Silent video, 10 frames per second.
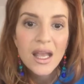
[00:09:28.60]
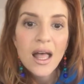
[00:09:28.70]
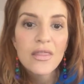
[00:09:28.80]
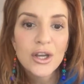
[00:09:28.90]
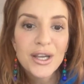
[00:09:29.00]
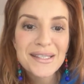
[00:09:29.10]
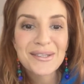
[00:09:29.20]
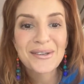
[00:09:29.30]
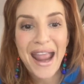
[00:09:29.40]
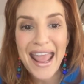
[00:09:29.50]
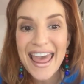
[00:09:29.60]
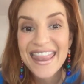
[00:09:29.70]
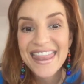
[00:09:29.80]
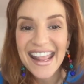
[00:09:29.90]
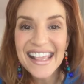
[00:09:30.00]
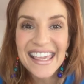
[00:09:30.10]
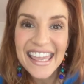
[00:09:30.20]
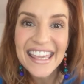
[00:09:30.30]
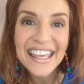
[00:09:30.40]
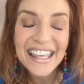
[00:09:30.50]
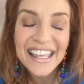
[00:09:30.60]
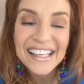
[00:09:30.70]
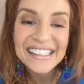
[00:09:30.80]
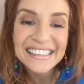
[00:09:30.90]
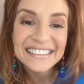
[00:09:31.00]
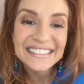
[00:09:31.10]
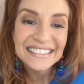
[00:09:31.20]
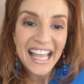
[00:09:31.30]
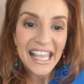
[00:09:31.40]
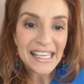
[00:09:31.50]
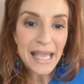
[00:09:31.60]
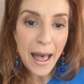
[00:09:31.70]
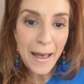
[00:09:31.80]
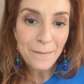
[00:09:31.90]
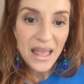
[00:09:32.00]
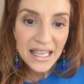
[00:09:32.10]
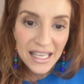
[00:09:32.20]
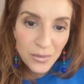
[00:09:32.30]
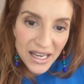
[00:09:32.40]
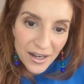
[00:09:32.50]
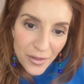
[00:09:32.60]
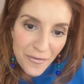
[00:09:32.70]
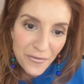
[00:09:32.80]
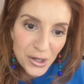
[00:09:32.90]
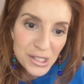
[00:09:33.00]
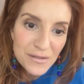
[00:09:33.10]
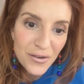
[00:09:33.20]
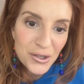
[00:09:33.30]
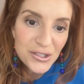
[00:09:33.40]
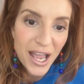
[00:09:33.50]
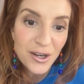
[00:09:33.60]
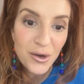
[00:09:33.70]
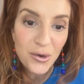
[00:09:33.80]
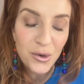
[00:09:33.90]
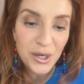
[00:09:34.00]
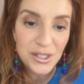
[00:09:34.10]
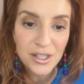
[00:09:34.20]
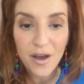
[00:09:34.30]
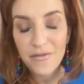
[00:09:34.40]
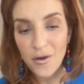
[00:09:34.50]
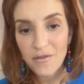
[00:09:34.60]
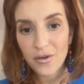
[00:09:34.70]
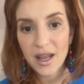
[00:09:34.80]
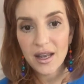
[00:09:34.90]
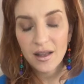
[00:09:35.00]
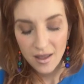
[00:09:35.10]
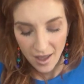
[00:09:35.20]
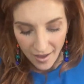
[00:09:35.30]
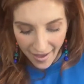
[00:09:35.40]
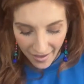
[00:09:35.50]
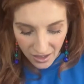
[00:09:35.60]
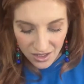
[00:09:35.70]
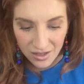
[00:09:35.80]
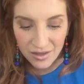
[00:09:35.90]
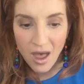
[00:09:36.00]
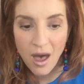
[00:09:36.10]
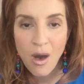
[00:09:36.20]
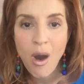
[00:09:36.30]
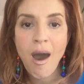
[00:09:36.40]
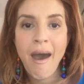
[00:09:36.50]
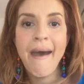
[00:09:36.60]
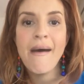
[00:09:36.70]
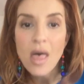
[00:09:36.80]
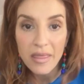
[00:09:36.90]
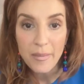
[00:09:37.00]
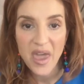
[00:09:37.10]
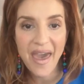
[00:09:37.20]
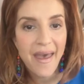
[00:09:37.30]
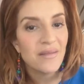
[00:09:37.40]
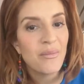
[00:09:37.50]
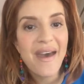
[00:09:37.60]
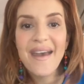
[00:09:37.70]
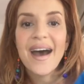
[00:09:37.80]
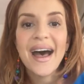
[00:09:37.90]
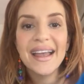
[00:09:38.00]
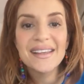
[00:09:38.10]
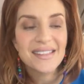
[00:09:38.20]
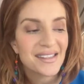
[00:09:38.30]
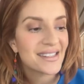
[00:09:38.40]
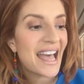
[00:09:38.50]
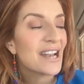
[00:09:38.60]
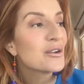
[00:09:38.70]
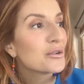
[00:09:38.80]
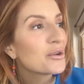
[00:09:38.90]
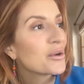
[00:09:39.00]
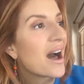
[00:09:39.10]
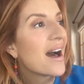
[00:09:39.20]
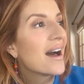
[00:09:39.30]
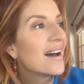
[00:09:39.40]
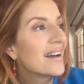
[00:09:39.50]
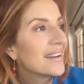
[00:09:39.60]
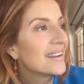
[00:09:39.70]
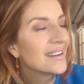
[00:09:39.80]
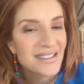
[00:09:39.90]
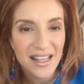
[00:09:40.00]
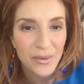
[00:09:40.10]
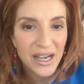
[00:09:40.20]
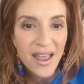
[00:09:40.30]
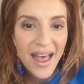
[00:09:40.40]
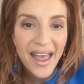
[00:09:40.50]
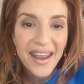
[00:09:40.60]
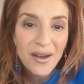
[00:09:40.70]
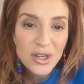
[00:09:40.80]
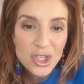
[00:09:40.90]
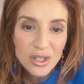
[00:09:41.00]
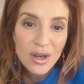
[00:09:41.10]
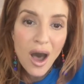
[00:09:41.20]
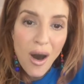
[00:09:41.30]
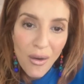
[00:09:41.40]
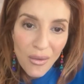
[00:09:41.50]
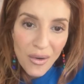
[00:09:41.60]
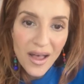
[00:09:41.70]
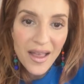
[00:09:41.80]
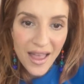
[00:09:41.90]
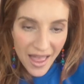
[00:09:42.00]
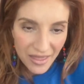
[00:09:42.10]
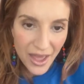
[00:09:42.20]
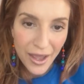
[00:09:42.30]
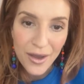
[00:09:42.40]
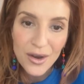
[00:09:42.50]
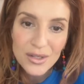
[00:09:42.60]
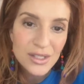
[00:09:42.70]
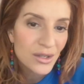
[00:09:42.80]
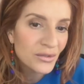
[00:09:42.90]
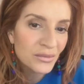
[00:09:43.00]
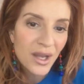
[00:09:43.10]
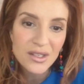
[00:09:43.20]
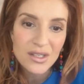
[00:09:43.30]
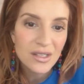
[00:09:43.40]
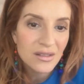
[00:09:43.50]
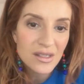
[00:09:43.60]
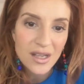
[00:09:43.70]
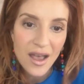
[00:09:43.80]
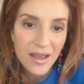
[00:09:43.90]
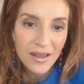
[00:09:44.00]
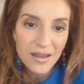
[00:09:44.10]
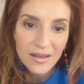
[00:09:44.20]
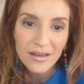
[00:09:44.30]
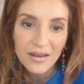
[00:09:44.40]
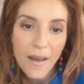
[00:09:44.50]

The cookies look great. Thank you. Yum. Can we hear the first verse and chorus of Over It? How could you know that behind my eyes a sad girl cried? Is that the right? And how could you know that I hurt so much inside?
--
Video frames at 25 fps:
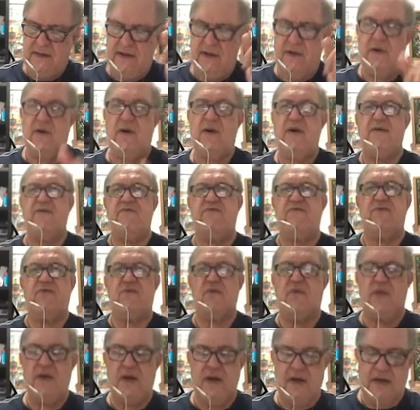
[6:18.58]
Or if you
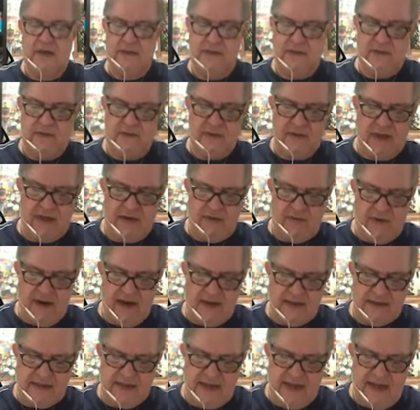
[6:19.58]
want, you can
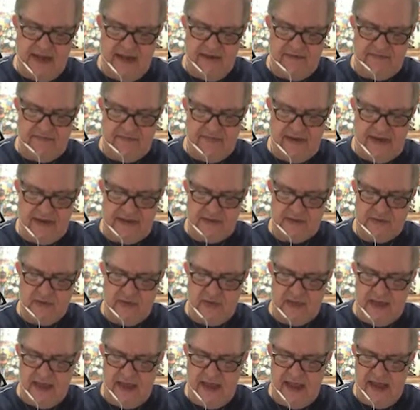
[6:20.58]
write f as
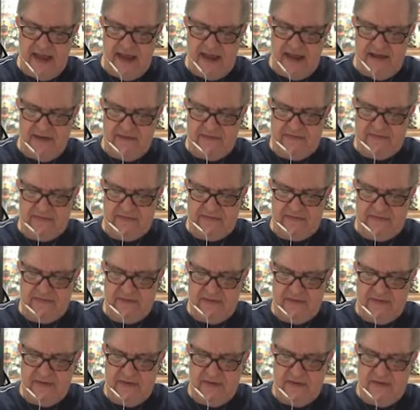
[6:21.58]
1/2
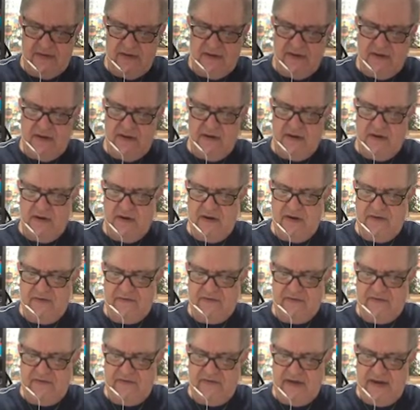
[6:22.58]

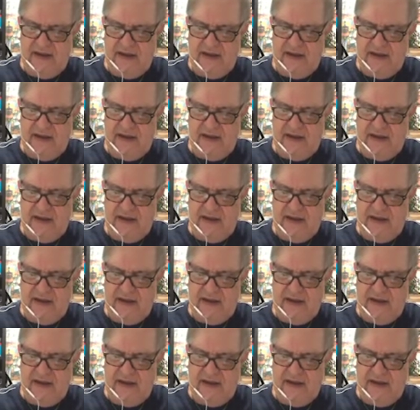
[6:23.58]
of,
--
▶ BRIEF: Reproduce the data above exactly, but only from the line containing "[00:09:37.60]" through the line containing "[00:09:39.40]"; skip the pictures.

▶ TASK SOLUTION:
[00:09:37.60]
[00:09:37.70]
[00:09:37.80]
[00:09:37.90]
[00:09:38.00]
[00:09:38.10]
[00:09:38.20]
[00:09:38.30]
[00:09:38.40]
[00:09:38.50]
[00:09:38.60]
[00:09:38.70]
[00:09:38.80]
[00:09:38.90]
[00:09:39.00]
[00:09:39.10]
[00:09:39.20]
[00:09:39.30]
[00:09:39.40]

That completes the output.